Encrypted Traffic Analysis¶
Detect Tor, VPN, and DNS-over-HTTPS (DoH) traffic without decryption.
Overview¶
JoyfulJay's fingerprint extractor identifies encrypted tunnel traffic using: - Timing patterns - Packet size distributions - TLS fingerprints - Protocol-specific behaviors
Quick Detection¶
Python
import joyfuljay as jj
df = jj.extract("capture.pcap", features=["fingerprint"])
# Check detection flags
tor_flows = df[df["likely_tor"] == True]
vpn_flows = df[df["likely_vpn"] == True]
doh_flows = df[df["likely_doh"] == True]
print(f"Tor flows: {len(tor_flows)}")
print(f"VPN flows: {len(vpn_flows)}")
print(f"DoH flows: {len(doh_flows)}")
Tor Detection¶
How It Works¶
Tor traffic exhibits distinctive patterns:
| Feature | Tor Pattern |
|---|---|
| Cell size | Fixed 512-byte cells |
| TLS cipher | Specific cipher suites |
| IAT | Characteristic timing |
| Certificate | Self-signed, specific fields |
Detection Example¶
Python
import joyfuljay as jj
config = jj.Config(
features=["fingerprint", "tls", "timing", "size"],
)
pipeline = jj.Pipeline(config)
df = pipeline.process_pcap("capture.pcap")
# Primary detection
tor_flows = df[df["likely_tor"] == True]
# Additional indicators
for _, flow in tor_flows.iterrows():
print(f"Flow: {flow['src_ip']} -> {flow['dst_ip']}")
print(f" Tor score: {flow.get('tor_score', 'N/A')}")
print(f" Cell-like packets: {flow.get('fixed_size_ratio', 'N/A')}")

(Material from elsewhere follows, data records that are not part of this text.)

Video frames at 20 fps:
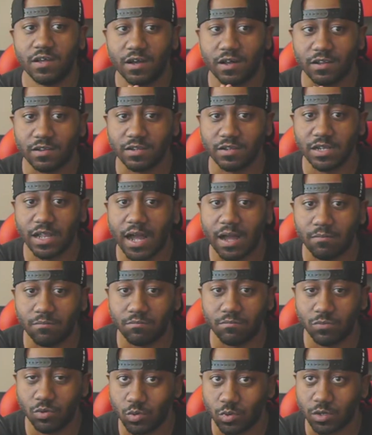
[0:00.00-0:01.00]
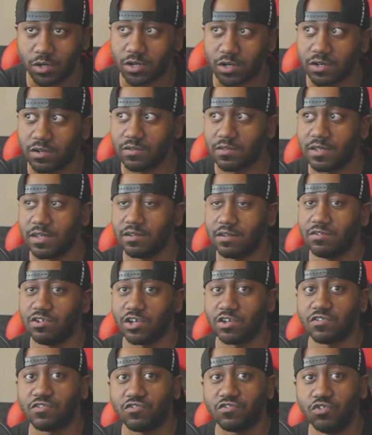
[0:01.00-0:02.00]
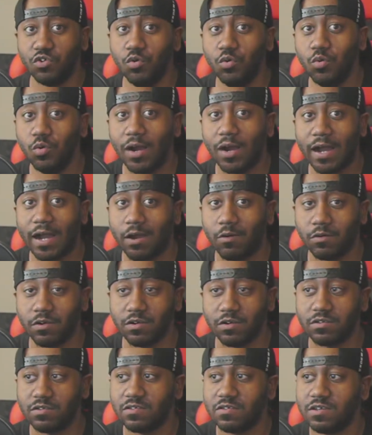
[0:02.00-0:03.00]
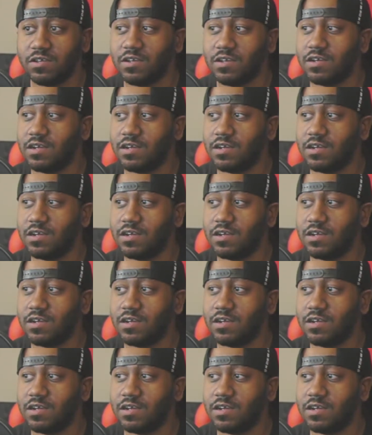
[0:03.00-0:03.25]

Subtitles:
a lot more than just 2 hours.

print(f" TLS cipher: {flow.get('tls_cipher_suite', 'N/A')}")
Tor Indicators¶
Python
# Manual analysis using multiple features
def analyze_tor_indicators(df):
indicators = []
for idx, flow in df.iterrows():
score = 0
reasons = []
# Check packet size distribution (Tor uses 512-byte cells)
if flow.get("pkt_len_mode") in range(510, 520):
score += 2
reasons.append("cell-sized packets")
# Check for fixed-size padding
if flow.get("fixed_size_ratio", 0) > 0.8:
score += 2
reasons.append("fixed padding")
# Check TLS patterns
ja3 = flow.get("ja3_hash", "")
if ja3 in KNOWN_TOR_JA3_HASHES:
score += 3
reasons.append("known Tor JA3")
# Check timing patterns
if flow.get("iat_std", float("inf")) < 0.1:
score += 1
reasons.append("regular timing")
if score >= 3:
indicators.append({
"flow_id": flow.get("flow_id"),
"score": score,
"reasons": reasons
})
return indicators
# Known Tor JA3 hashes (example - actual list varies)
KNOWN_TOR_JA3_HASHES = {
"e7d705a3286e19ea42f587b344ee6865",
"6734f37431670b3ab4292b8f60f29984",
}
VPN Detection¶
How It Works¶
VPN protocols have identifiable patterns:
| Protocol | Indicators |
|---|---|
| OpenVPN | Port 1194, specific handshake |
| WireGuard | Port 51820, small keepalives |
| IPsec | ESP headers, IKE ports |
| SSTP | Port 443, specific TLS |
Detection Example¶
Python
import joyfuljay as jj
df = jj.extract("capture.pcap", features=["fingerprint", "timing", "size"])
vpn_flows = df[df["likely_vpn"] == True]
for _, flow in vpn_flows.iterrows():
print(f"VPN detected: {flow['src_ip']} -> {flow['dst_ip']}")
print(f" Protocol hint: {flow.get('vpn_protocol', 'unknown')}")
print(f" Confidence: {flow.get('vpn_score', 'N/A')}")
VPN Protocol Identification¶
Python
def identify_vpn_protocol(flow):
dst_port = flow.get("dst_port", 0)
protocol = flow.get("protocol", 0)
# OpenVPN
if dst_port == 1194:
return "OpenVPN (UDP/TCP)"
# WireGuard
if dst_port == 51820 and protocol == 17: # UDP
return "WireGuard"
# IPsec IKE
if dst_port in (500, 4500) and protocol == 17:
return "IPsec"
# Check for tunnel characteristics
entropy = flow.get("payload_entropy_mean", 0)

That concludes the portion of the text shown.